I'm trying to model some of our objects in our domain and came across a problem that some of these objects could be versioned. i.e, user could create new object versions over a period of time. So, I need to model them in the program. I think that this is a common problem in SW design.
Initially I jumped to the idea of mimicing source control versioning concepts and came up with a versioned object concept and methods like check-in, check-out etc. But, I get a feeling that it is not quite 'systematic' as I didn't explore patterns (i.e, I feel like committing sins like
- I didn't cover aspects like looking for more than one solution
- looking into literature which would give me more solid references etc).
So, my current problem is that for a systematic modelling, I need to search for patterns which addresses the version modelling problem, preferrably in literature. And take the best out of it, of course.
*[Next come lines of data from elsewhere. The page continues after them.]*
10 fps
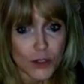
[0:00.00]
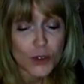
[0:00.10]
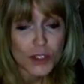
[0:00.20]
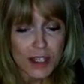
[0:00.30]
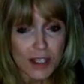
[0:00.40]

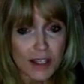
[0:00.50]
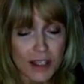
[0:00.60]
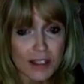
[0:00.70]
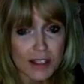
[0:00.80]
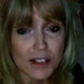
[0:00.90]
So seeing
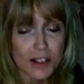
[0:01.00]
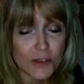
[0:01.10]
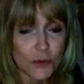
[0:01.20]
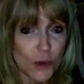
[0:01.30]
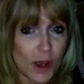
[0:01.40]
things in a
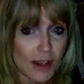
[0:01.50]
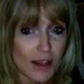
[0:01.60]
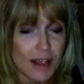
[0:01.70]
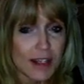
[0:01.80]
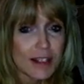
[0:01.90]
different
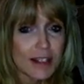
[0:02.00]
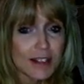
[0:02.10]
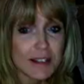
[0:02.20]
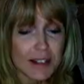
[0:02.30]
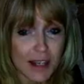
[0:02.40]
way
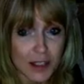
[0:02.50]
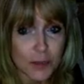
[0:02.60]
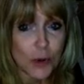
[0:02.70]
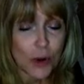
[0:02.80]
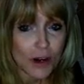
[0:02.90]
is the
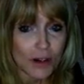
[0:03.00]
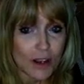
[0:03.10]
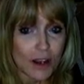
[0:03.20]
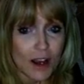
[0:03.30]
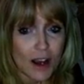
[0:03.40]
next part
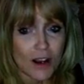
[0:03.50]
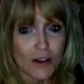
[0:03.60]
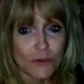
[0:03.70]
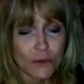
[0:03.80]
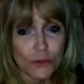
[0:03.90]

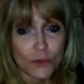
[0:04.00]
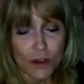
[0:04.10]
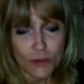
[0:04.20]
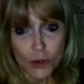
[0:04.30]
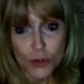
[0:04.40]
of
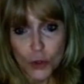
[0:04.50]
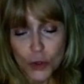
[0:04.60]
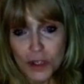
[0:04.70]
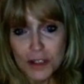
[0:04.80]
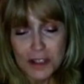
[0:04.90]
your
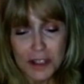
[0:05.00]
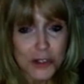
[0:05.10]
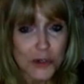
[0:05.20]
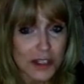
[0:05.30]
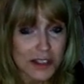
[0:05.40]
curious,
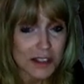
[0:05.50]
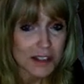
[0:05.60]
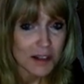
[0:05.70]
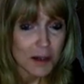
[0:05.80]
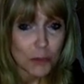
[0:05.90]

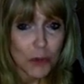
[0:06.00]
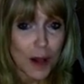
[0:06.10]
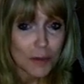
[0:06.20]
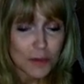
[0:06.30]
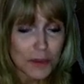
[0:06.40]
interested,
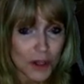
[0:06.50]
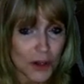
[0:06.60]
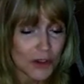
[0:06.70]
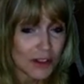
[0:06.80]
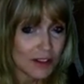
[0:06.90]

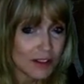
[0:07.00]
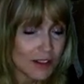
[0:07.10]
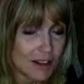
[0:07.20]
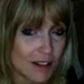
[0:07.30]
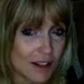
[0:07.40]
problem-solving
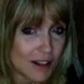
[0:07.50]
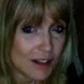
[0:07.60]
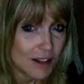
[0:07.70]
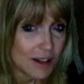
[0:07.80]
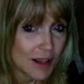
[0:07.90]

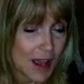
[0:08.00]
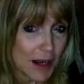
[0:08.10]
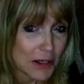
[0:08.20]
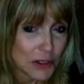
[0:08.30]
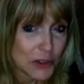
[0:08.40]

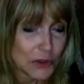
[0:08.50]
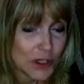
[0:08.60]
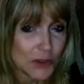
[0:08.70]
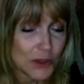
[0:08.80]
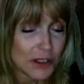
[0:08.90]

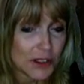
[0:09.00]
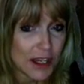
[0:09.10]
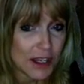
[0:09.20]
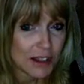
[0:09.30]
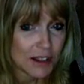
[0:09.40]
attitude that you need to
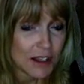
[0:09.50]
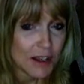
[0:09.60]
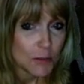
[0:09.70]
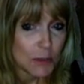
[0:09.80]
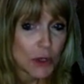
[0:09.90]
take.
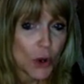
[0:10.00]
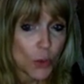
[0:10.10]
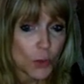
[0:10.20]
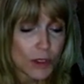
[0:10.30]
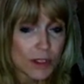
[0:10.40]
Being
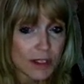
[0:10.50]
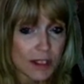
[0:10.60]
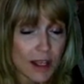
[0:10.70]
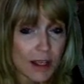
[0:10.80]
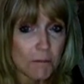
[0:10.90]
open to
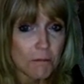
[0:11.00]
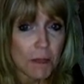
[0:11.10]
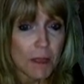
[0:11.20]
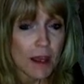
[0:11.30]
saying,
So, I googled for such patterns and only found a Temporal Object pattern. But, I was not sure if this was really what I wanted. Do you guys have any suggestion on such patterns?
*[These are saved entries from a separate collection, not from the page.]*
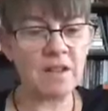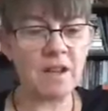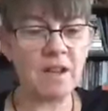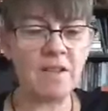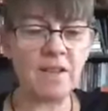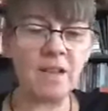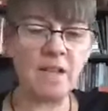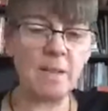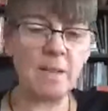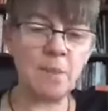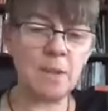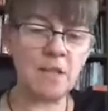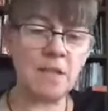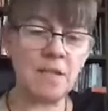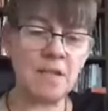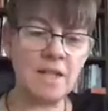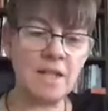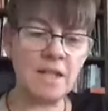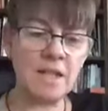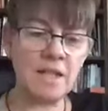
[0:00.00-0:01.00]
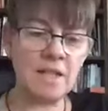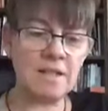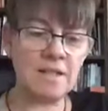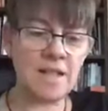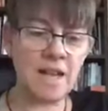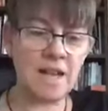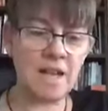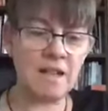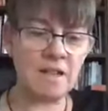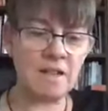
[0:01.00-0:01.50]
and then immediately
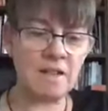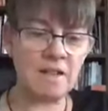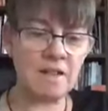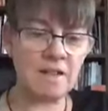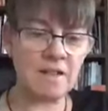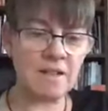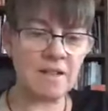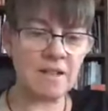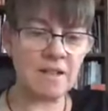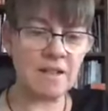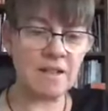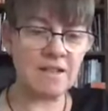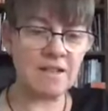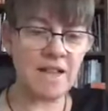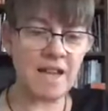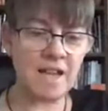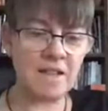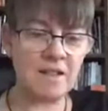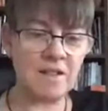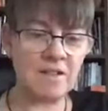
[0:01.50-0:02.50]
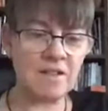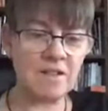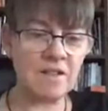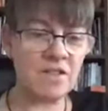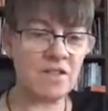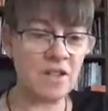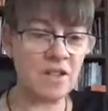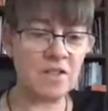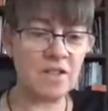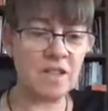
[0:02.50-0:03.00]
tense
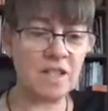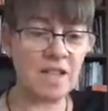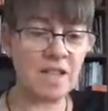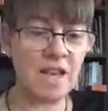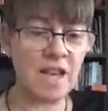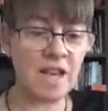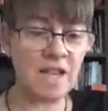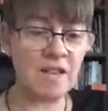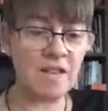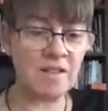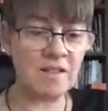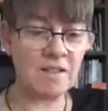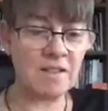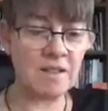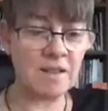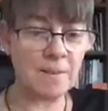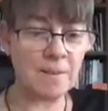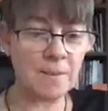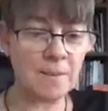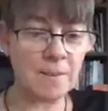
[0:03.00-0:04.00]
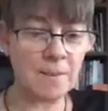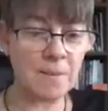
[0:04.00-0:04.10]
just in case.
[Self-Edit] Maybe I haven't described the problem well. You can see the problem similar to a source-control file-versioning problem. I have several types of objects (stored in database) that can have several versions. Inside my application I have to handle all these versions and also I will have to create new version of objects (which will eventually get stored in database). What I'm looking forward is some kind of cite-able pattern with which I can model the interfaces for accessing/modifying/adding new versions for these objects. The basic interface I could come up with is IVersionedObject with methods like checkout, checkin, undoCheckout etc. But, this is my own idea observing source control systems. I don't think it is a SW design pattern as such. So, looking forward for some very well documented design patterns for the above problem.